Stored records
********************

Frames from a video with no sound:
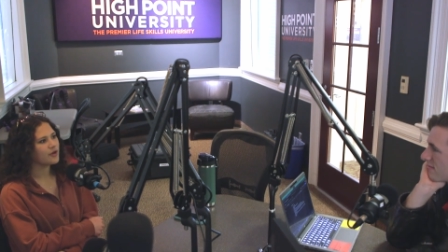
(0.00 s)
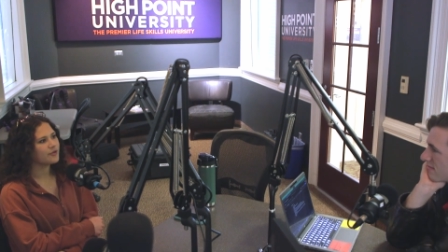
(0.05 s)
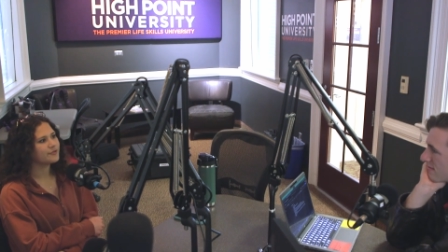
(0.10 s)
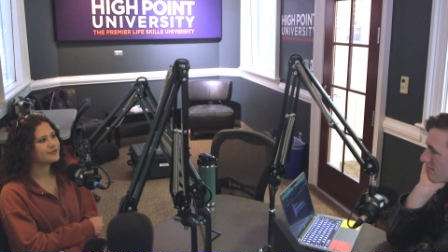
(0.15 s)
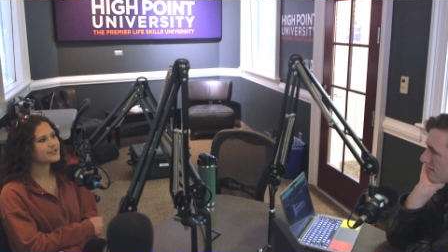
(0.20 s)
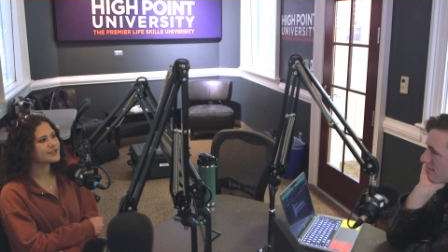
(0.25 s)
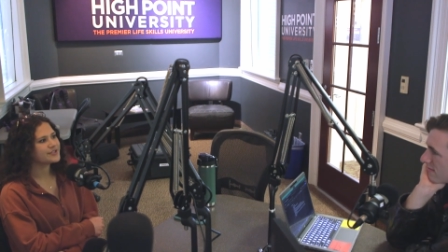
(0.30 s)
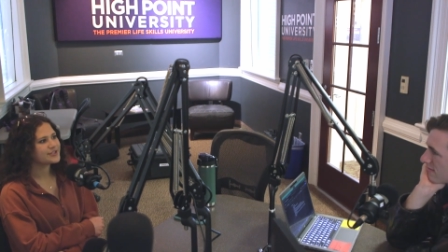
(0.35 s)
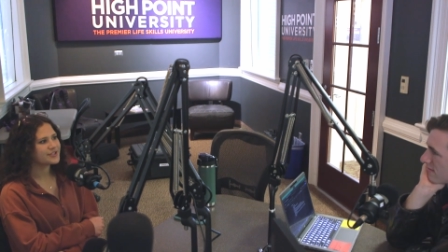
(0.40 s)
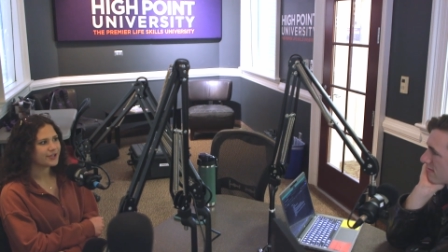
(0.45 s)
own
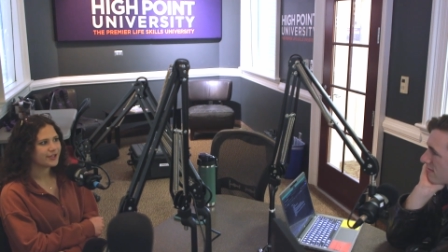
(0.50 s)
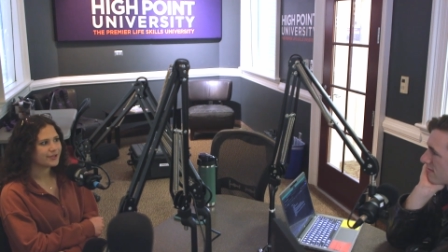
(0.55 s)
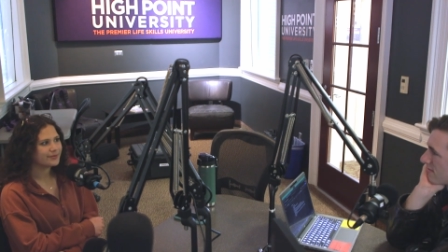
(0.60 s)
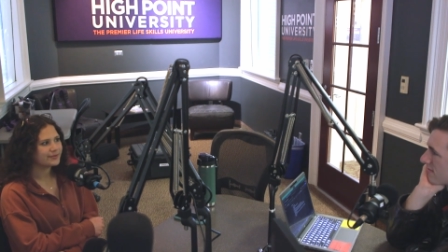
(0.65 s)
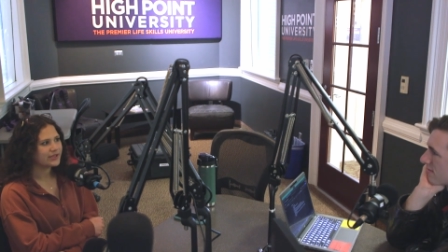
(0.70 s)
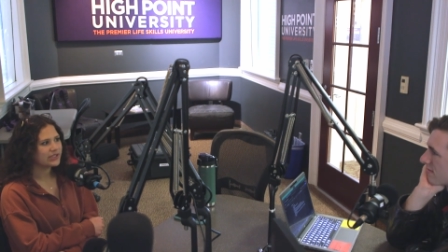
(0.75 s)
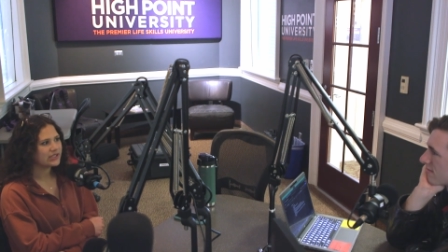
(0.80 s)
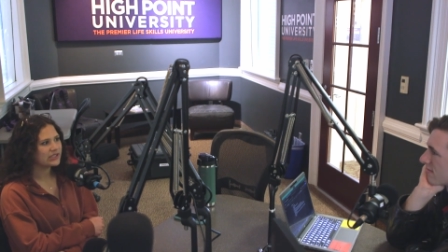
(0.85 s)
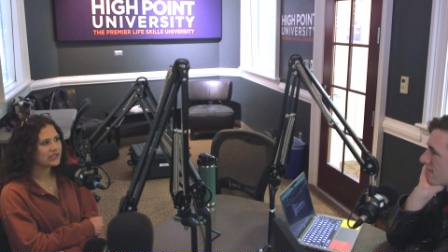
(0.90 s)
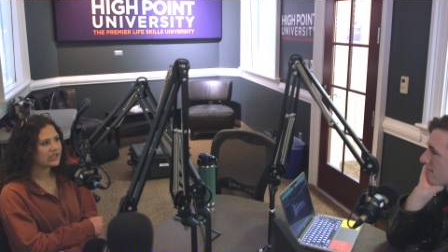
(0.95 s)

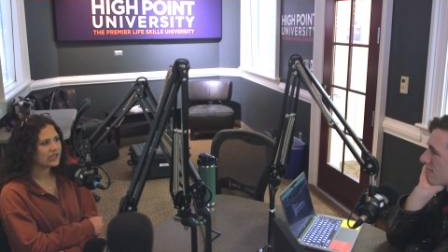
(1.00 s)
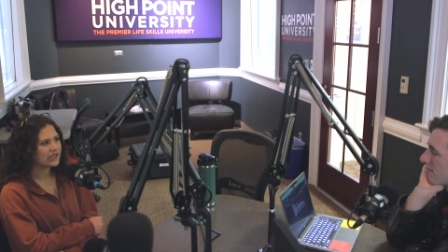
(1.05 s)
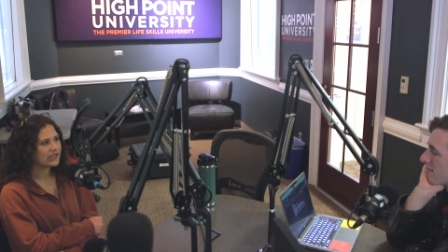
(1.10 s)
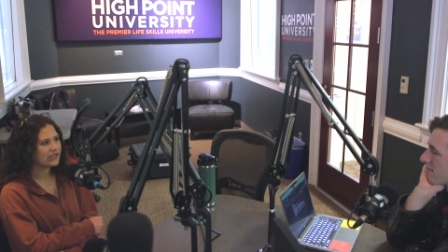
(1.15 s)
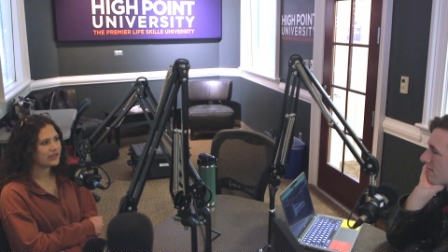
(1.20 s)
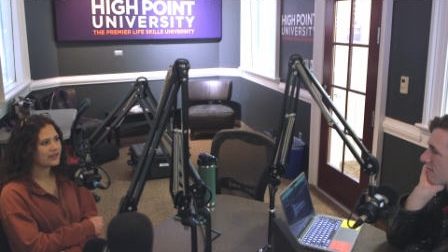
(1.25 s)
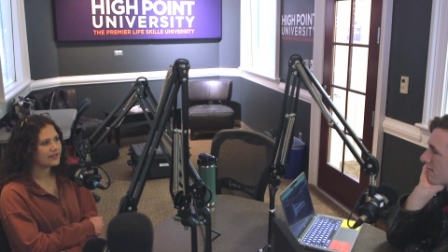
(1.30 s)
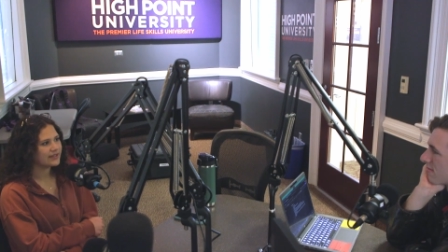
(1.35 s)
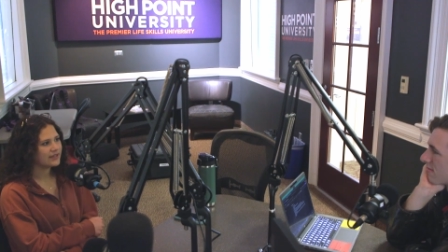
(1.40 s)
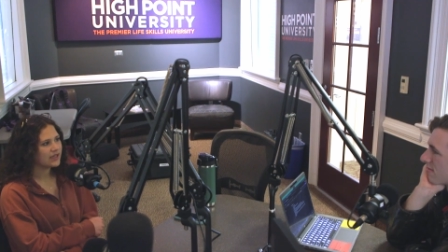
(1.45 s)
discernment
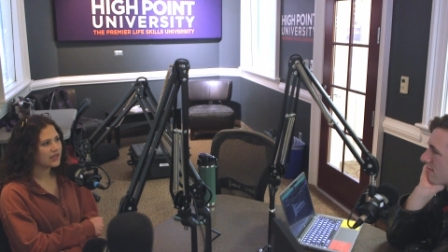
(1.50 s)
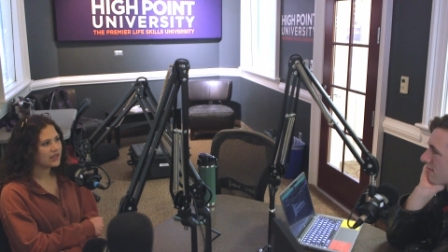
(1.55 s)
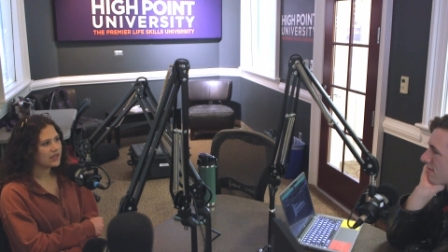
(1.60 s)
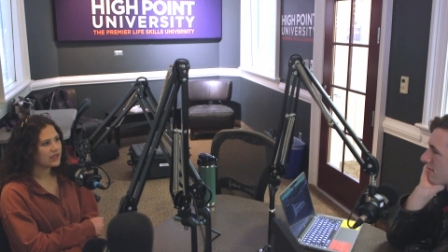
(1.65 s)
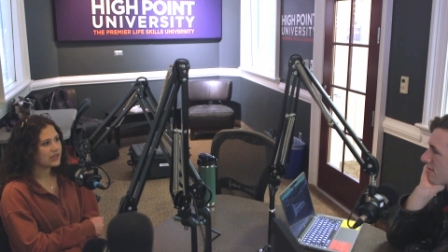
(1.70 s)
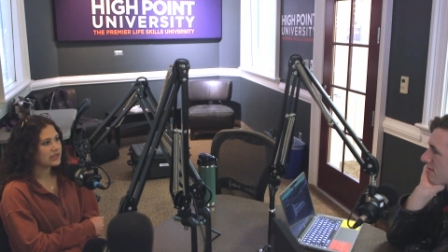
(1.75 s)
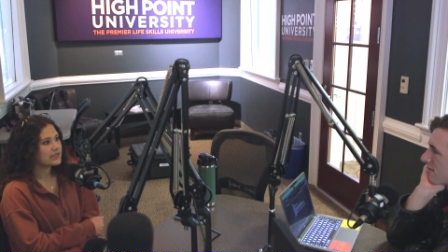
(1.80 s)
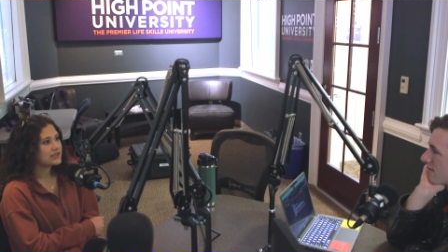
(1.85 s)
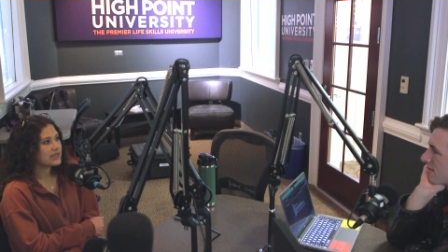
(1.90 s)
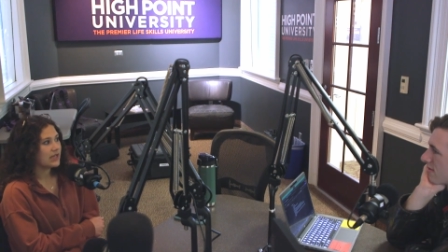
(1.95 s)
and,
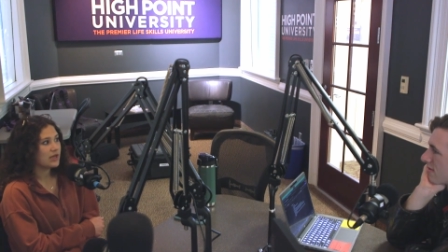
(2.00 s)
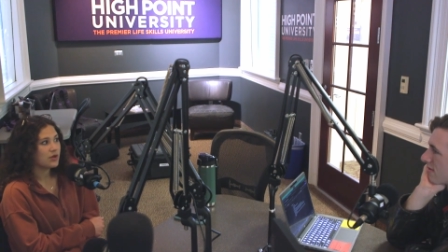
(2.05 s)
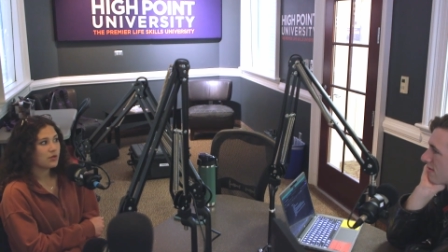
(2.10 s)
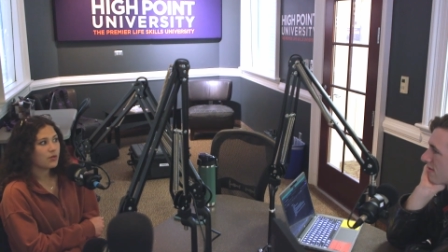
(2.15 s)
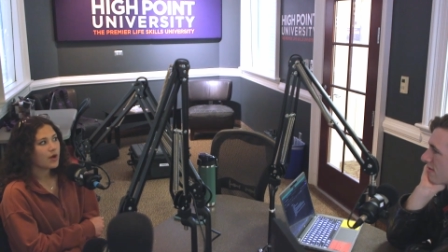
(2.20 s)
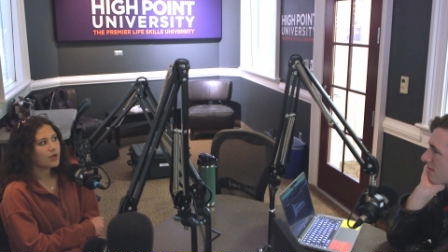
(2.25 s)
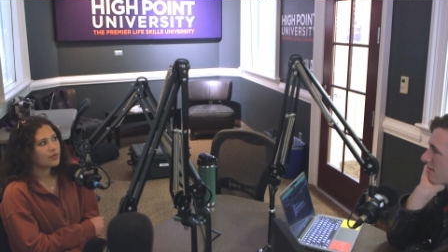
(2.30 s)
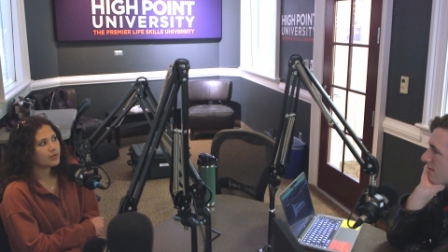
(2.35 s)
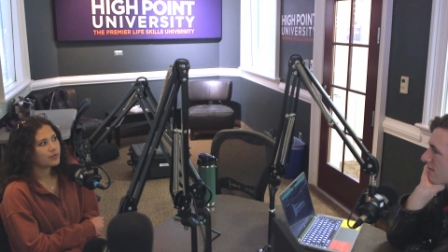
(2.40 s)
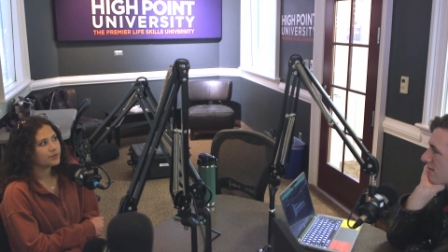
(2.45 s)
like, take
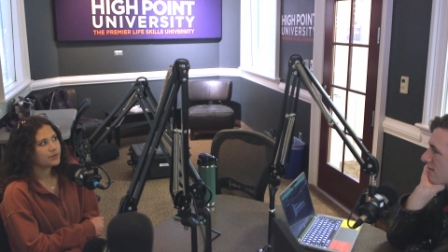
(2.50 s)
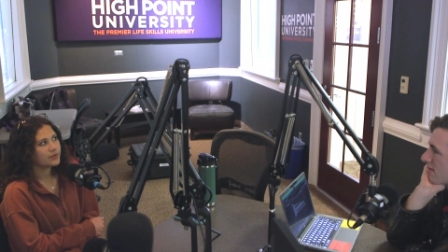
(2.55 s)
what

********************

_Work request_
Set all of the records down once more, letter for letter, with the images removed.

_Output_
Frames from a video with no sound:
(0.00 s)
(0.05 s)
(0.10 s)
(0.15 s)
(0.20 s)
(0.25 s)
(0.30 s)
(0.35 s)
(0.40 s)
(0.45 s)
own
(0.50 s)
(0.55 s)
(0.60 s)
(0.65 s)
(0.70 s)
(0.75 s)
(0.80 s)
(0.85 s)
(0.90 s)
(0.95 s)

(1.00 s)
(1.05 s)
(1.10 s)
(1.15 s)
(1.20 s)
(1.25 s)
(1.30 s)
(1.35 s)
(1.40 s)
(1.45 s)
discernment
(1.50 s)
(1.55 s)
(1.60 s)
(1.65 s)
(1.70 s)
(1.75 s)
(1.80 s)
(1.85 s)
(1.90 s)
(1.95 s)
and,
(2.00 s)
(2.05 s)
(2.10 s)
(2.15 s)
(2.20 s)
(2.25 s)
(2.30 s)
(2.35 s)
(2.40 s)
(2.45 s)
like, take
(2.50 s)
(2.55 s)
what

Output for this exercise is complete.